ECE Colloquium: Suha Kwak(DGIST) “Learning with minimum supervision for semantic segmentation”
Speaker : Suha Kwak
Semantic segmentation is a visual recognition task aiming to estimate pixel-level class labels in images. This problem has been recently handled by Deep Convolutional Neural Networks (DCNNs), and the state of the art based on DCNN achieve impressive records on public benchmarks. However, learning DCNN demands a large number of annotated training data while segmentation annotations in existing datasets are significantly limited in terms of both quantity and diversity due to the heavy annotation cost. Weakly supervised approaches tackle this issue by leveraging weak annotations such as bounding boxes and scribbles, which are either readily available in existing large-scale datasets or easily obtained thanks to their low annotation costs. In this talk, I will introduce our recent approaches to weakly supervised semantic segmentation based on image-level class label, which is the form of minimum supervision indicating only presence or absence of a semantic entity in an image. Learning semantic segmentation with image-level class label is a significantly ill-posed problem since neither object location nor shape is informed by the label. We tackled this challenging problem by employing (1) unsupervised techniques revealing low-level image structures, (2) web-crawled videos as additional data sources, and (3) DCNN architectures appropriate for learning segmentation with incomplete pixel-level annotations. I will conclude this talk with a few suggestions for future research directions worth to investigate for further improvement.

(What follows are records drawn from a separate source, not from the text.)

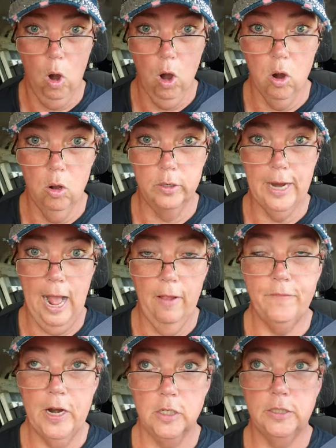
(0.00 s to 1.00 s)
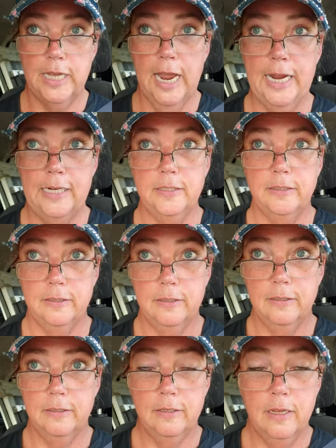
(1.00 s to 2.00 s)
world out there, saints.
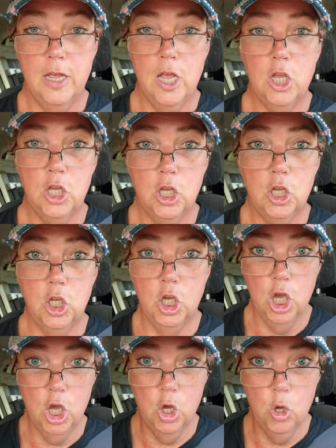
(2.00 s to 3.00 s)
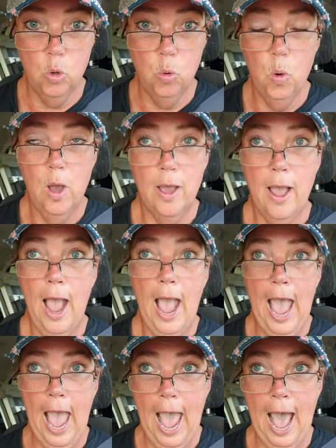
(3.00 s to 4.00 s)
You
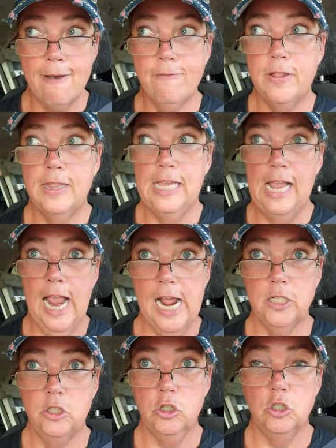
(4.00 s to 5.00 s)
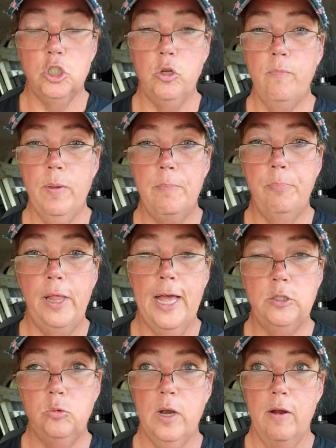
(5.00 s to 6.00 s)
have the answers. You have been
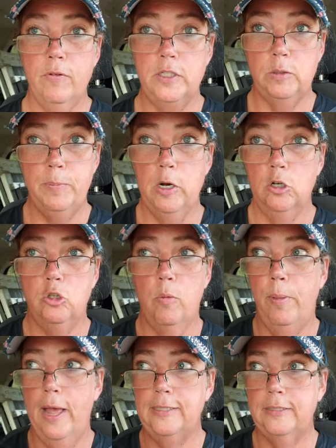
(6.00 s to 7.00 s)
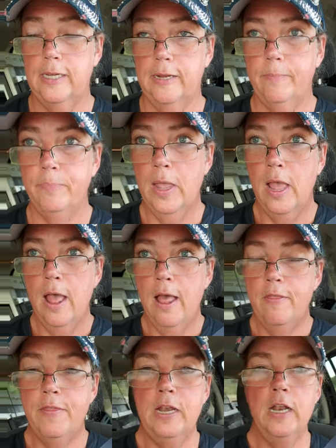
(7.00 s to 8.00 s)
blessed with every spiritual blessing.
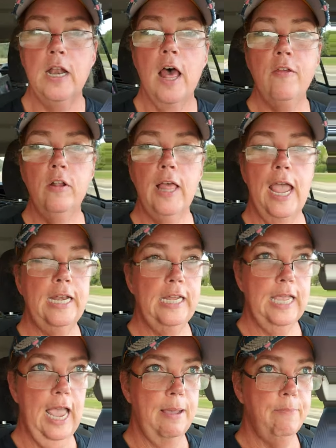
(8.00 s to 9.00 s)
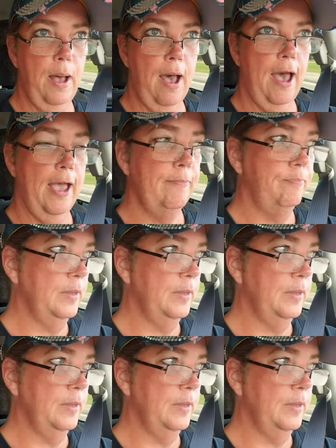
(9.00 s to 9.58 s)
Then another lady came by,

Suha Kwak is an assistant professor in the Department of Information and Communication Engineering at Daegu Gyeongbuk Institute of Science and Technology (DGIST), Korea. He received his B.S. and Ph.D. degrees in computer science and engineering from Pohang University of Science and Technology (POSTECH), Korea, in 2007 and 2014, respectively. Before joining DGIST, he was a postdoctoral researcher at Inria / Ecole Normale Superieure in Paris, France, and a member of WILLOW project team. He has been working on various topics in the areas of computer vision and machine learning. He is primarily interested in problems related to video understanding such as object detection, tracking, and human behavior analysis. He is also interested in deep learning, structured prediction, and weakly supervised learning.